Measurements were made using a Macintosh Quadra computer equipped with an Audiomedia II DSP card, which has 16-bit stereo A/D and D/A converters that operate at a 44.1 kHz sampling rate. One of the audio output channels was sent to an amplifier which drove a Realistic Optimus Pro 7 loudspeaker. This is a small two way loudspeaker with a 4 inch woofer and 1 inch tweeter. The KEMAR was equipped with Etymotic ER-11 microphones, and Etymotic ER-11 preamplifiers. The outputs of the microphone preamplifiers were connected to the stereo inputs of the Audiomedia card.

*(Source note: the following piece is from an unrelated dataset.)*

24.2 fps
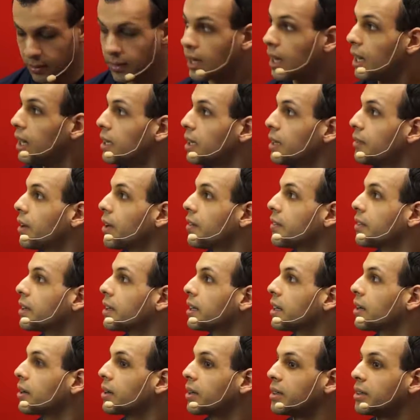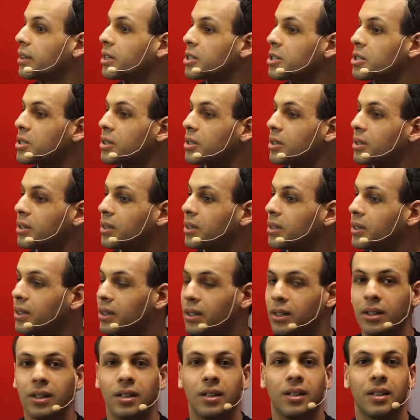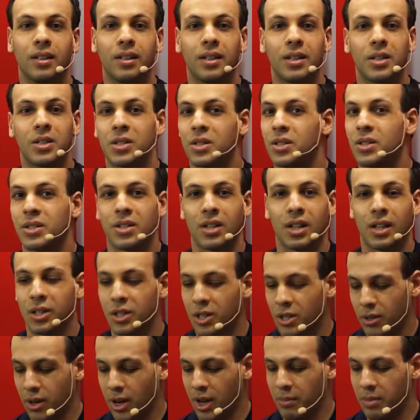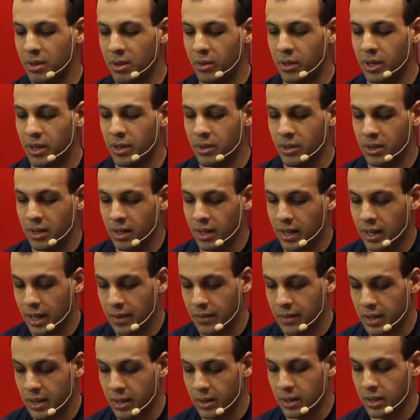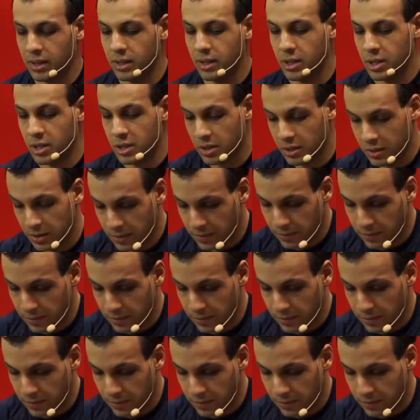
I love having an air conditioner. This is such crappy weather to not have an air conditioner.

From the standpoint of the Audiomedia card, a signal sent to the audio outputs results in a corresponding signal appearing at the audio inputs. Measuring the impulse response of this system yields the impulse response of the combined system consisting of the Audiomedia D/A and A/D converters and anti-alias filters, the amplifier, the speaker, the room in which the measurements are made, and most importantly, the response of the KEMAR with its associated microphones and preamps. We can avoid interference due to room reflections by ensuring that any reflections occur well after the head response time, which is several milliseconds. We can compensate for a non-uniform speaker response by measuring the speaker response separately and creating an inverse filter. The inverse filter, when applied to an HRTF measurement, equalizes the speaker response to be flat.

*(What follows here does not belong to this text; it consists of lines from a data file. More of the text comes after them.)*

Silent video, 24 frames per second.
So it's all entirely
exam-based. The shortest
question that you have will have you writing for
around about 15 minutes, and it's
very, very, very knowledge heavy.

The impulse responses were obtained using ML sequences. The sequence length was N = 16383 samples, corresponding to a 14-bit generating register. Two copies of the sequence were concatenated to form a 2*N sample sound which was played from the Audiomedia card. Simultaneously, 2*N samples were recorded on both the left and right input channels (we wrote software for the Audiomedia to simultaneously play and record stereo sounds). For each input channel, the following technique was used to recover the impulse response. The first N samples of the result were discarded, and the remaining N samples were duplicated to form a 2*N sample sequence. This was cross-correlated with the original N sample ML sequence using FFT based block convolution, forming a 3*N - 1 sample result. The N sample impulse response was extracted starting at N - 1 samples into this result.

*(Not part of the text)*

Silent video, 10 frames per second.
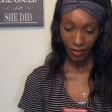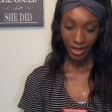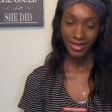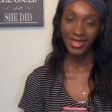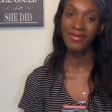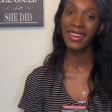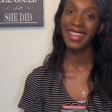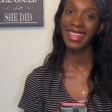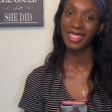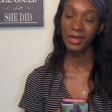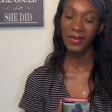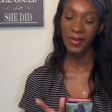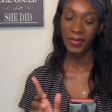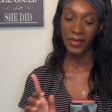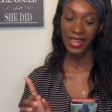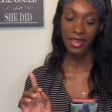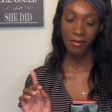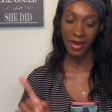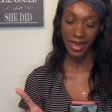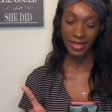Somebody assume I'm greedy bad.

Noise in the ML sequence impulse responses can be attributed to measurement noise, non-linearities in the system, and time aliasing. Measurement noise can be averaged out by using longer ML sequences. This is completely analagous to averaging smaller length measurements. For instance, averaging two independent N point impulse response measurements should achieve a 3 dB signal to noise ratio (SNR) improvement over either of the measurements considered alone. Similarly, using a 2*N(+1) point ML sequence should achieve a 3 dB SNR improvement over using an N point ML sequence. However, noise caused by non-linearities in the system will not be reduced by repeated averaging over ML sequence measurements, because the noise is correlated between measurements. It is necessary either to use longer ML sequences or to average the reponses resulting from different ML sequences (i.e. from different masks) to reduce noise caused by non-linearities (see ). Time aliasing can be eliminated by using ML sequences which are longer than the reverberation time of the measurement space. Since the measurements were done in an anechoic chamber and the ML sequences were sufficiently long, time aliasing was not a problem. We chose 16383 point measurements to give good signal to noise ratios without excessive storage requirements or computation time. The measured SNR was 65 dB, as discussed later.